WHAT IS EXPECTED
Every entry in the following listing must be restated word for word, though not its pictures.

SOURCE DATA
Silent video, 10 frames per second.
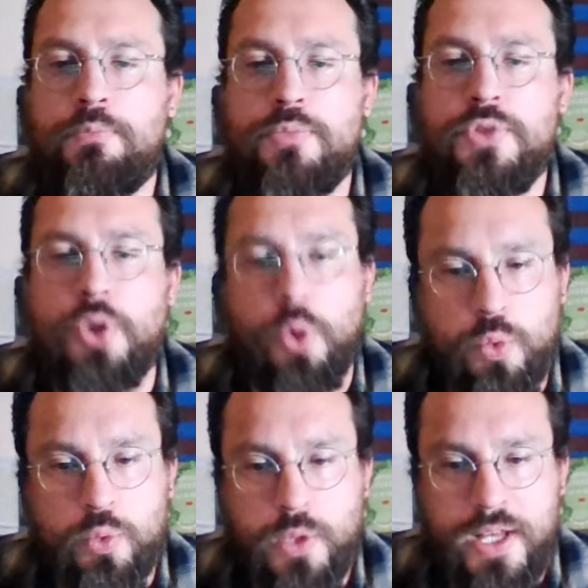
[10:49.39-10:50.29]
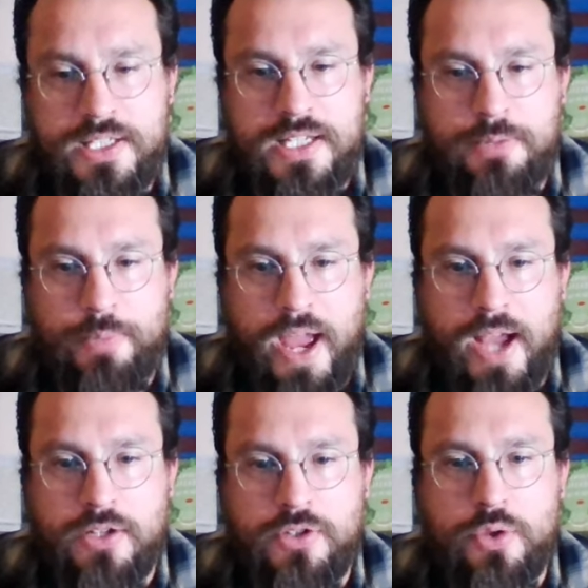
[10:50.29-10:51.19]
So let's get
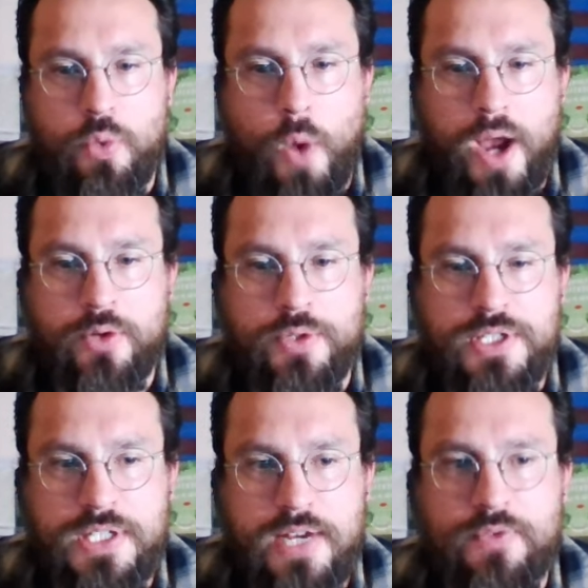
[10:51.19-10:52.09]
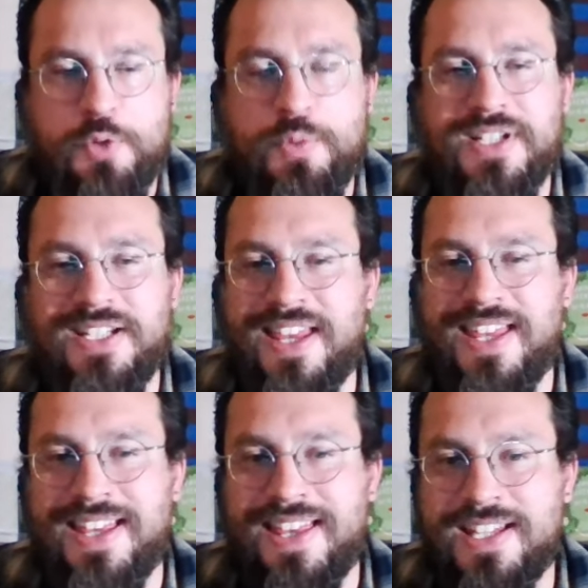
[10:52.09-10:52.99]
back to the wide receivers because I
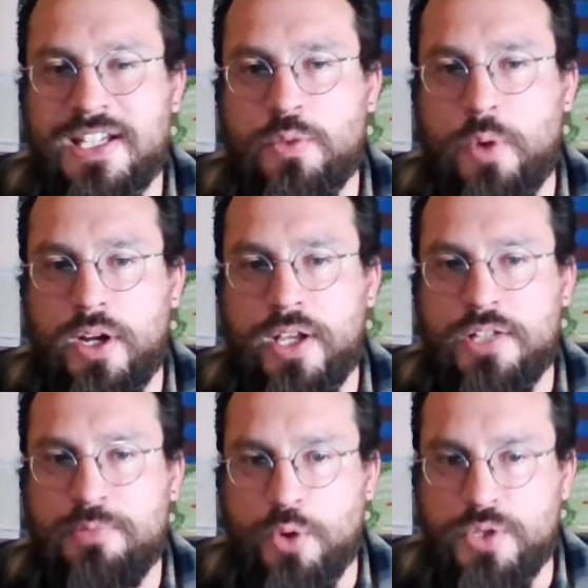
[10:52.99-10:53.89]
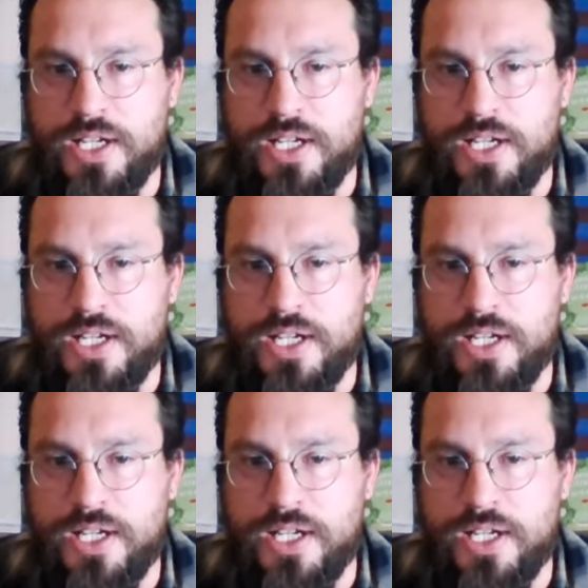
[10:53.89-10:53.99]
think this is where it gets most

EXERCISE RESULT
Silent video, 10 frames per second.
[10:49.39-10:50.29]
[10:50.29-10:51.19]
So let's get
[10:51.19-10:52.09]
[10:52.09-10:52.99]
back to the wide receivers because I
[10:52.99-10:53.89]
[10:53.89-10:53.99]
think this is where it gets most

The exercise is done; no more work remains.